WHAT THIS TASK INVOLVES —
Would you return every entry below exactly as written, without its images?

____________________

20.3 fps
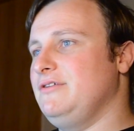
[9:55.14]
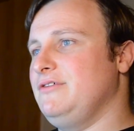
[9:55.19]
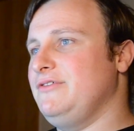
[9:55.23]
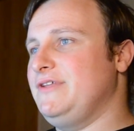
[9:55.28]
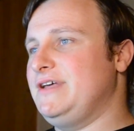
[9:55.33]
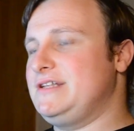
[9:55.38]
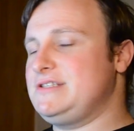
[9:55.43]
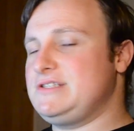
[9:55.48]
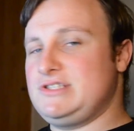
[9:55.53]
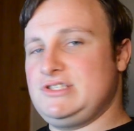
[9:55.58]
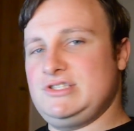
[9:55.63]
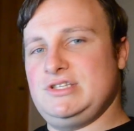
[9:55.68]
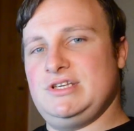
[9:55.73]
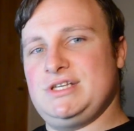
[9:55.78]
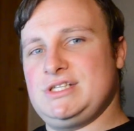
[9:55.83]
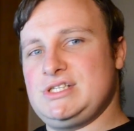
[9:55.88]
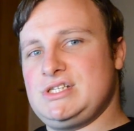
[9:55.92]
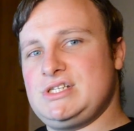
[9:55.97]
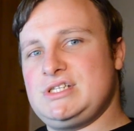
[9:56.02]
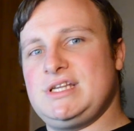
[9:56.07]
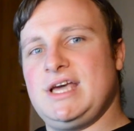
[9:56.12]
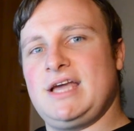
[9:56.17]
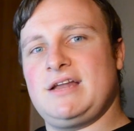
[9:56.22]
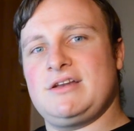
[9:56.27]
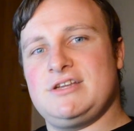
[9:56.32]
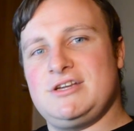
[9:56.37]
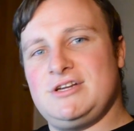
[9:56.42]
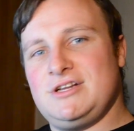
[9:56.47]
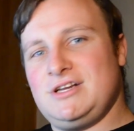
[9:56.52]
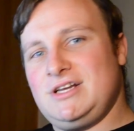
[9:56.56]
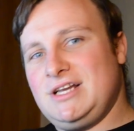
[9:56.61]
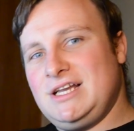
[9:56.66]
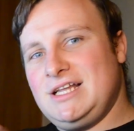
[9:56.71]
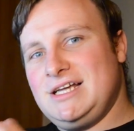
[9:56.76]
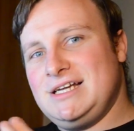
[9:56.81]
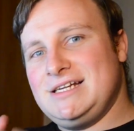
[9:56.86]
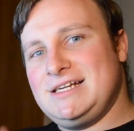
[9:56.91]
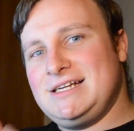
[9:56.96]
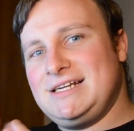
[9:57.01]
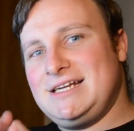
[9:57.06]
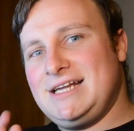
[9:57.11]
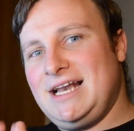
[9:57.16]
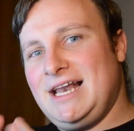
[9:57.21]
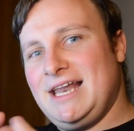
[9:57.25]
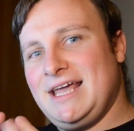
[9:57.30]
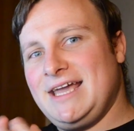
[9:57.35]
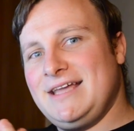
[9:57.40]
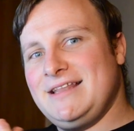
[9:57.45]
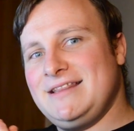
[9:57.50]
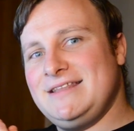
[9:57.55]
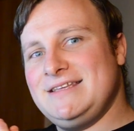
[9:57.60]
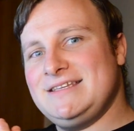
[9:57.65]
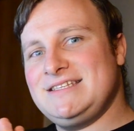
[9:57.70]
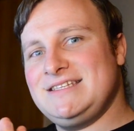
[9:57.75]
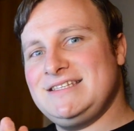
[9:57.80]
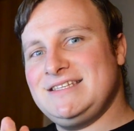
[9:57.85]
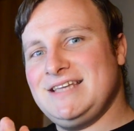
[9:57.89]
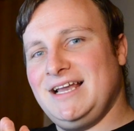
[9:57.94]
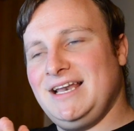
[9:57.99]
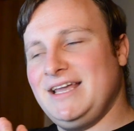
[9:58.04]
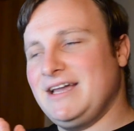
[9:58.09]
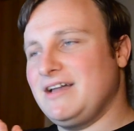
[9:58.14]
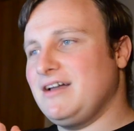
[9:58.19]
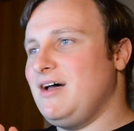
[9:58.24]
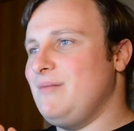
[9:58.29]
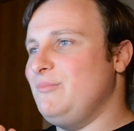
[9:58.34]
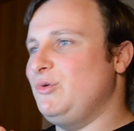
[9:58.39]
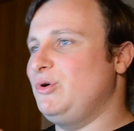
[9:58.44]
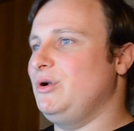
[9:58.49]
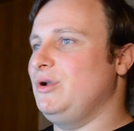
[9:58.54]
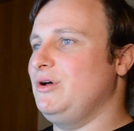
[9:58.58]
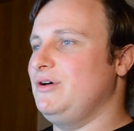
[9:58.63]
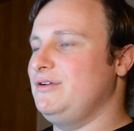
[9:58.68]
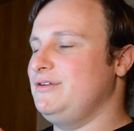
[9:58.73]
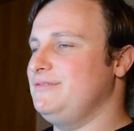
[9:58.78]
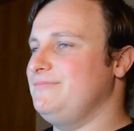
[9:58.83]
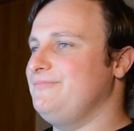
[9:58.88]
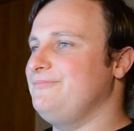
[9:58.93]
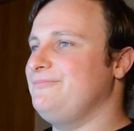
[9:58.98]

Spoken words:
That's tactical. I like this. I like armor a lot.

____________________

SOLUTION TO THIS TASK —
20.3 fps
[9:55.14]
[9:55.19]
[9:55.23]
[9:55.28]
[9:55.33]
[9:55.38]
[9:55.43]
[9:55.48]
[9:55.53]
[9:55.58]
[9:55.63]
[9:55.68]
[9:55.73]
[9:55.78]
[9:55.83]
[9:55.88]
[9:55.92]
[9:55.97]
[9:56.02]
[9:56.07]
[9:56.12]
[9:56.17]
[9:56.22]
[9:56.27]
[9:56.32]
[9:56.37]
[9:56.42]
[9:56.47]
[9:56.52]
[9:56.56]
[9:56.61]
[9:56.66]
[9:56.71]
[9:56.76]
[9:56.81]
[9:56.86]
[9:56.91]
[9:56.96]
[9:57.01]
[9:57.06]
[9:57.11]
[9:57.16]
[9:57.21]
[9:57.25]
[9:57.30]
[9:57.35]
[9:57.40]
[9:57.45]
[9:57.50]
[9:57.55]
[9:57.60]
[9:57.65]
[9:57.70]
[9:57.75]
[9:57.80]
[9:57.85]
[9:57.89]
[9:57.94]
[9:57.99]
[9:58.04]
[9:58.09]
[9:58.14]
[9:58.19]
[9:58.24]
[9:58.29]
[9:58.34]
[9:58.39]
[9:58.44]
[9:58.49]
[9:58.54]
[9:58.58]
[9:58.63]
[9:58.68]
[9:58.73]
[9:58.78]
[9:58.83]
[9:58.88]
[9:58.93]
[9:58.98]

Spoken words:
That's tactical. I like this. I like armor a lot.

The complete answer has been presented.